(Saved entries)
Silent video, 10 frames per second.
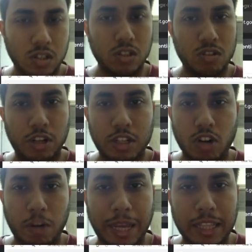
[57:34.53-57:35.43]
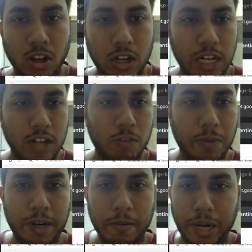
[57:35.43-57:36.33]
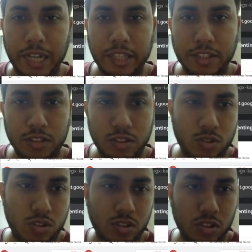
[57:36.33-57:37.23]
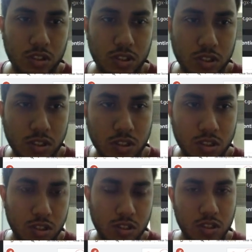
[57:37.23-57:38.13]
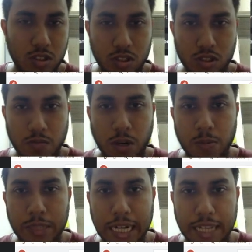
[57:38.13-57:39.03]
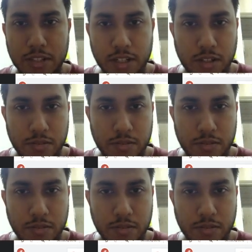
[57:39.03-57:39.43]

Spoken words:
So it is not playing the organ and not burning the incense. What will be the next state?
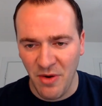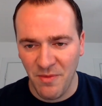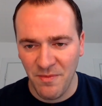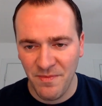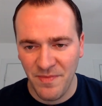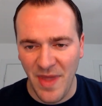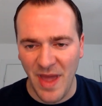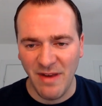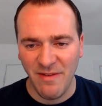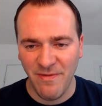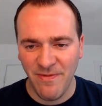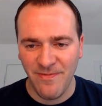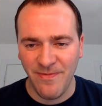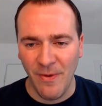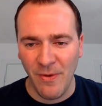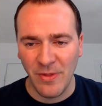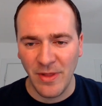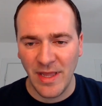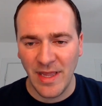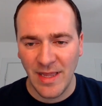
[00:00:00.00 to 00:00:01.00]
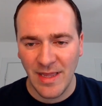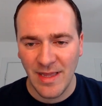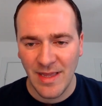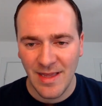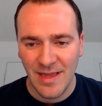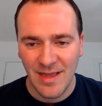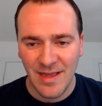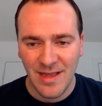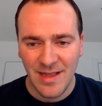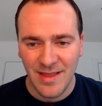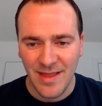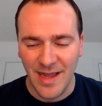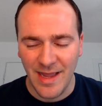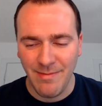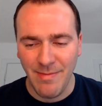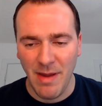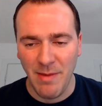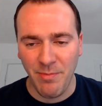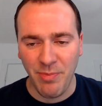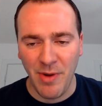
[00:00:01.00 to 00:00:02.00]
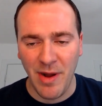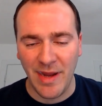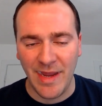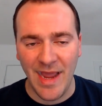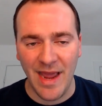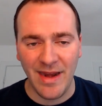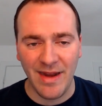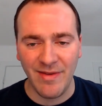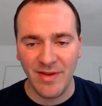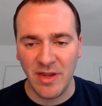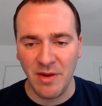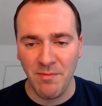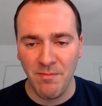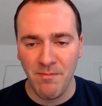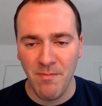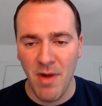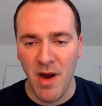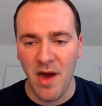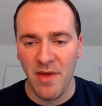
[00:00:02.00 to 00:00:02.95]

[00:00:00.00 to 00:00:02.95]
not fully. Like he might break out in like a month,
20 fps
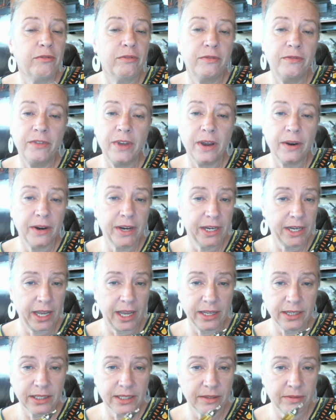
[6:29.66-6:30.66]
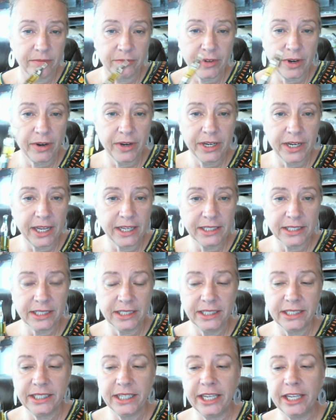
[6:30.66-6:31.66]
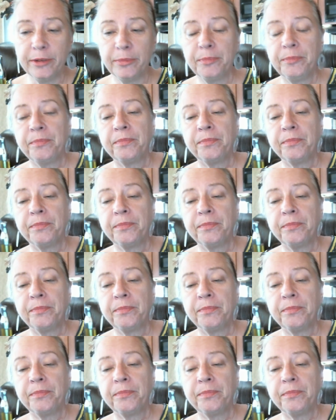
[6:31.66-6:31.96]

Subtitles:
Very nice indeed.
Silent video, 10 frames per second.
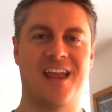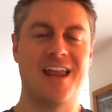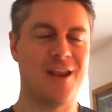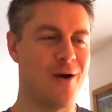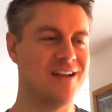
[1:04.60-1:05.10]

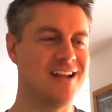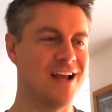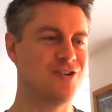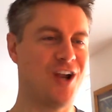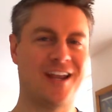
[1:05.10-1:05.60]
Now I did, I
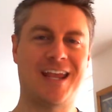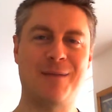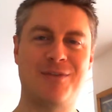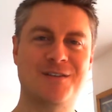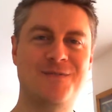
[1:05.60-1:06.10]
tried to
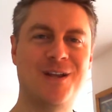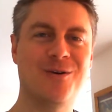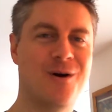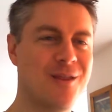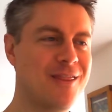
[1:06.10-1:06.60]
keep this
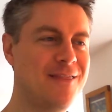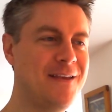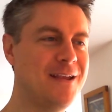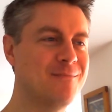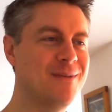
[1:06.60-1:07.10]
video on
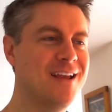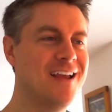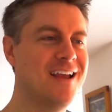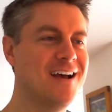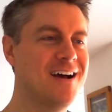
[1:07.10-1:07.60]
theme
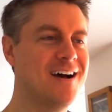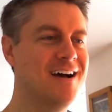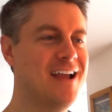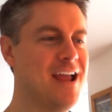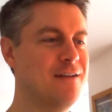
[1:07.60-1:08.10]

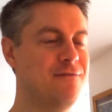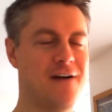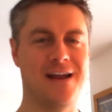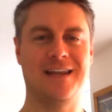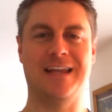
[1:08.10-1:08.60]
uh, and
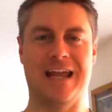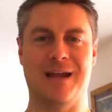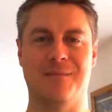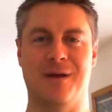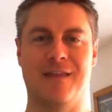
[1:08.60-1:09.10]
find a
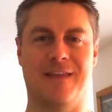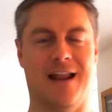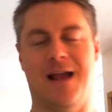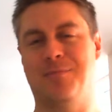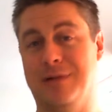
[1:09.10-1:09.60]
game that
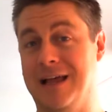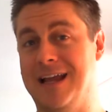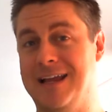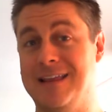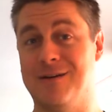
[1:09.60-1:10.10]
I
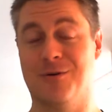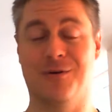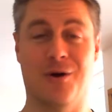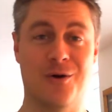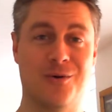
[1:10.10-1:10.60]
play or
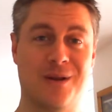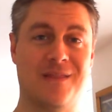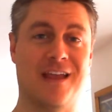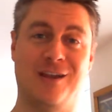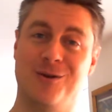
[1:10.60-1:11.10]
own
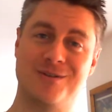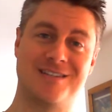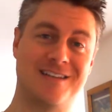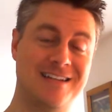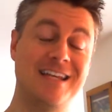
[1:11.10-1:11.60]
that
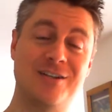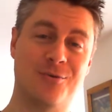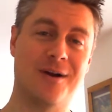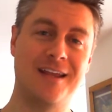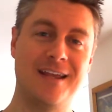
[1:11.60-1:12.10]
uses a
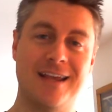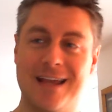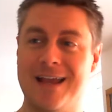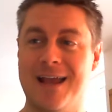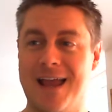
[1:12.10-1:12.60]
D20.
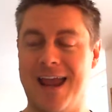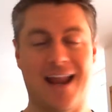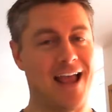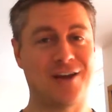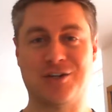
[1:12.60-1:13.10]
And
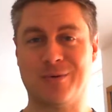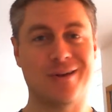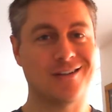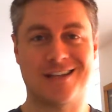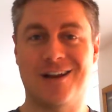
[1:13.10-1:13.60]
I actually
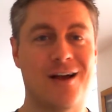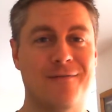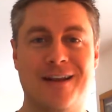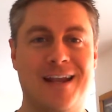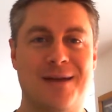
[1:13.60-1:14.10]
realized I don't have
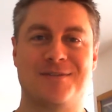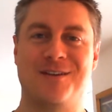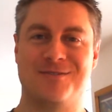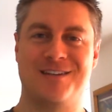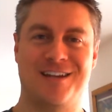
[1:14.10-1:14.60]
any games that
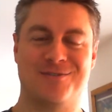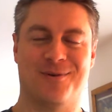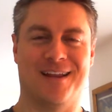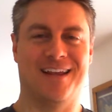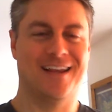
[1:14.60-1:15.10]
use a
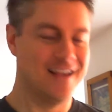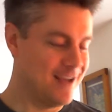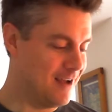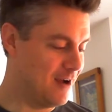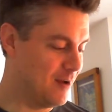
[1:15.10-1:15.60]
D20.
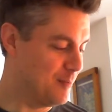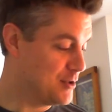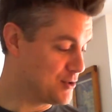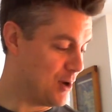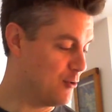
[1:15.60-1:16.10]
Um,
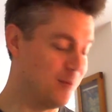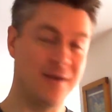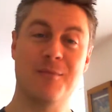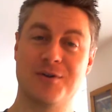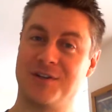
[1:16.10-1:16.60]
so I will be
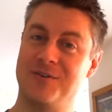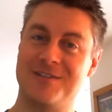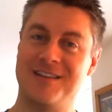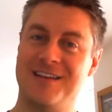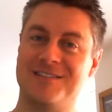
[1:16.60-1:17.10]
mostly
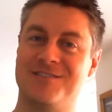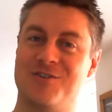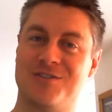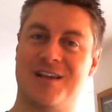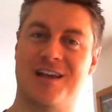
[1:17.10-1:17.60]
using these
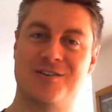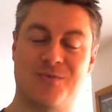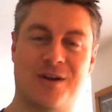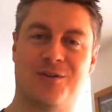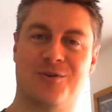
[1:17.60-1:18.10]
just as
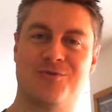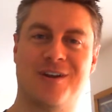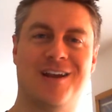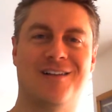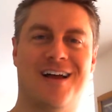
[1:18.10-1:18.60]
regular
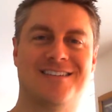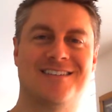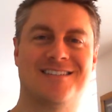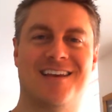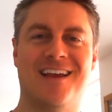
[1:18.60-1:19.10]
drinking
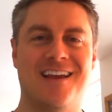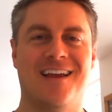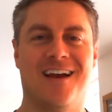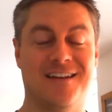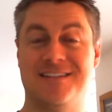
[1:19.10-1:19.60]
glasses
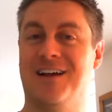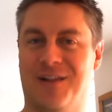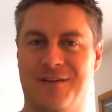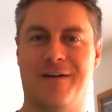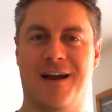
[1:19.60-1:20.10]
until
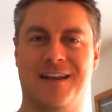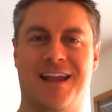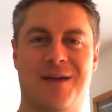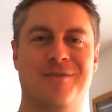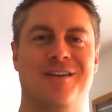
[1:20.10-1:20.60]
I find a
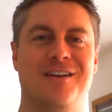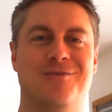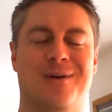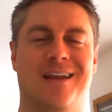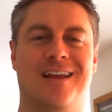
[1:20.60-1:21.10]
game with a
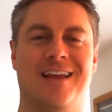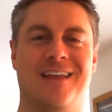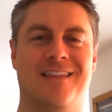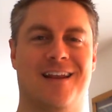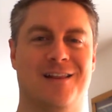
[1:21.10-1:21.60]
D20
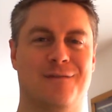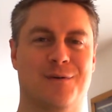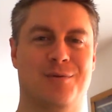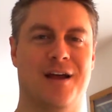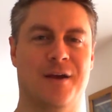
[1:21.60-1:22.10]
that I love to
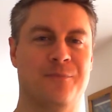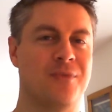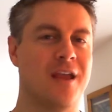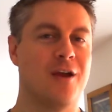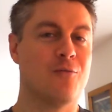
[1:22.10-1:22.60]
play.
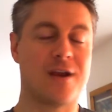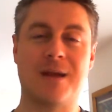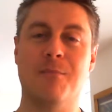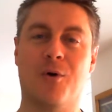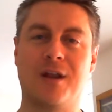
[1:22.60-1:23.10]
Rick
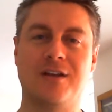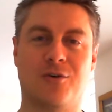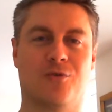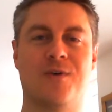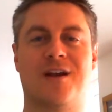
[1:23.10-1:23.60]
and Morty
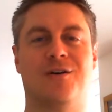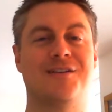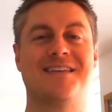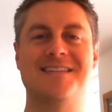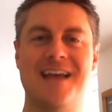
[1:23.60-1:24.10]
Total Rickall
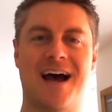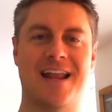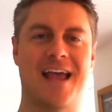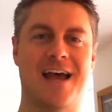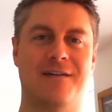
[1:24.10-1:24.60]
does not
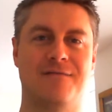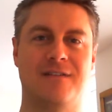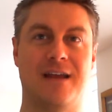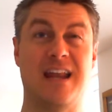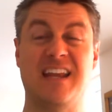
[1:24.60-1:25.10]
have
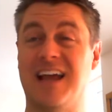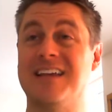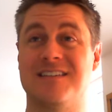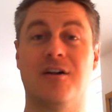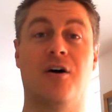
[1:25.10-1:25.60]
any
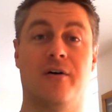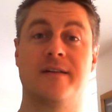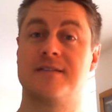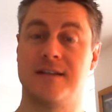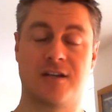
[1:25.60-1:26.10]
dice at all.
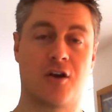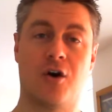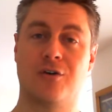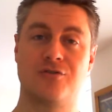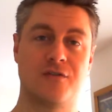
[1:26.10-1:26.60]
It's, it's a
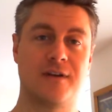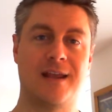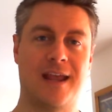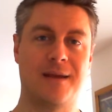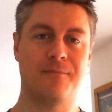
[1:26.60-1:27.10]
card-driven
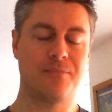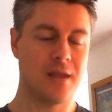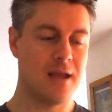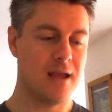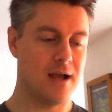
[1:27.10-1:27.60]
game.
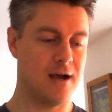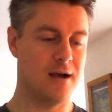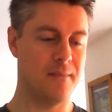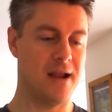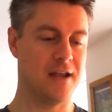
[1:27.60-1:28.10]

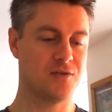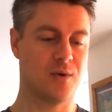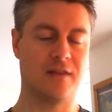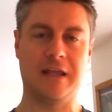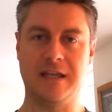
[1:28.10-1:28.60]
Um, and it's
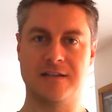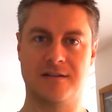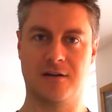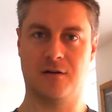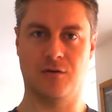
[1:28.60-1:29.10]
one of
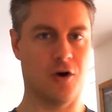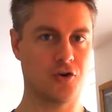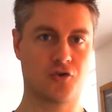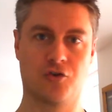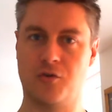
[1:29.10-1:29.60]
these
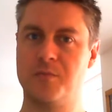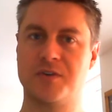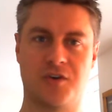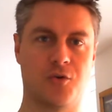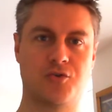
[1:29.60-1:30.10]
large group
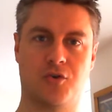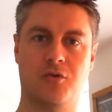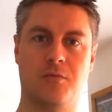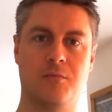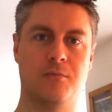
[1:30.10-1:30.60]

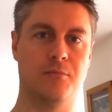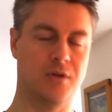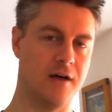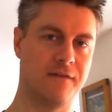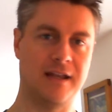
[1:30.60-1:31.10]
social
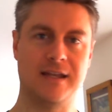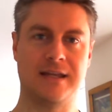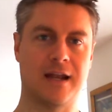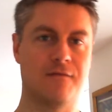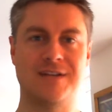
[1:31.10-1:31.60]
bluffing
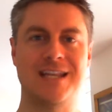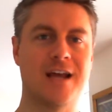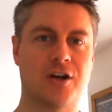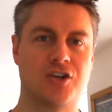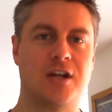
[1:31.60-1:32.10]
kind of
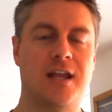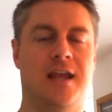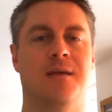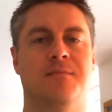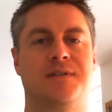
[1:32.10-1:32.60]
deduction
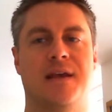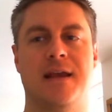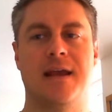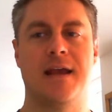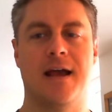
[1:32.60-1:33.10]
games
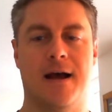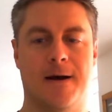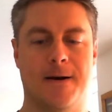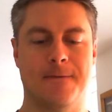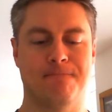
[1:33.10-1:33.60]

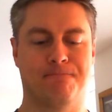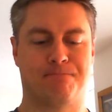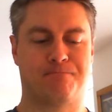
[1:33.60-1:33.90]
um,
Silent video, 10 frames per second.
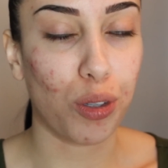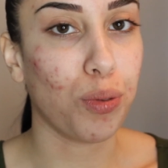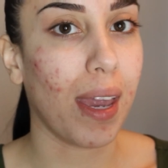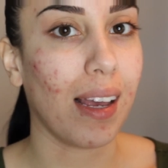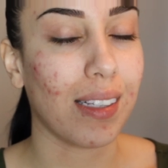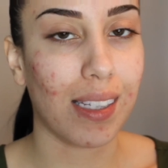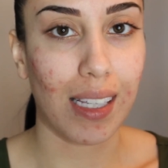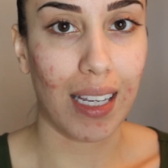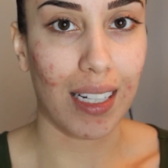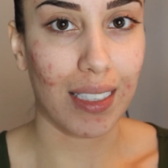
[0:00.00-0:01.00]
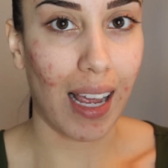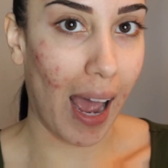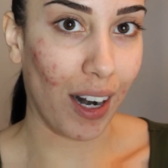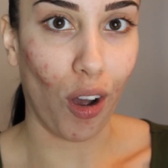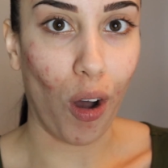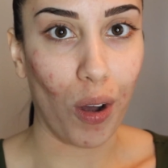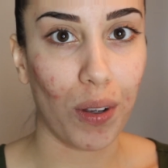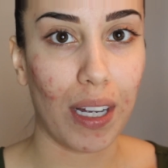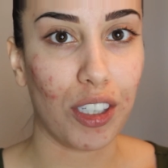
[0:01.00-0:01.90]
you can't see it at all,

Your objective: From the line containing "[1:28.60-1:29.10]" to the final line above, both included, transcribe every line exactly and leave all pictures out.

Answer to the problem:
[1:28.60-1:29.10]
one of
[1:29.10-1:29.60]
these
[1:29.60-1:30.10]
large group
[1:30.10-1:30.60]

[1:30.60-1:31.10]
social
[1:31.10-1:31.60]
bluffing
[1:31.60-1:32.10]
kind of
[1:32.10-1:32.60]
deduction
[1:32.60-1:33.10]
games
[1:33.10-1:33.60]

[1:33.60-1:33.90]
um,
Silent video, 10 frames per second.
[0:00.00-0:01.00]
[0:01.00-0:01.90]
you can't see it at all,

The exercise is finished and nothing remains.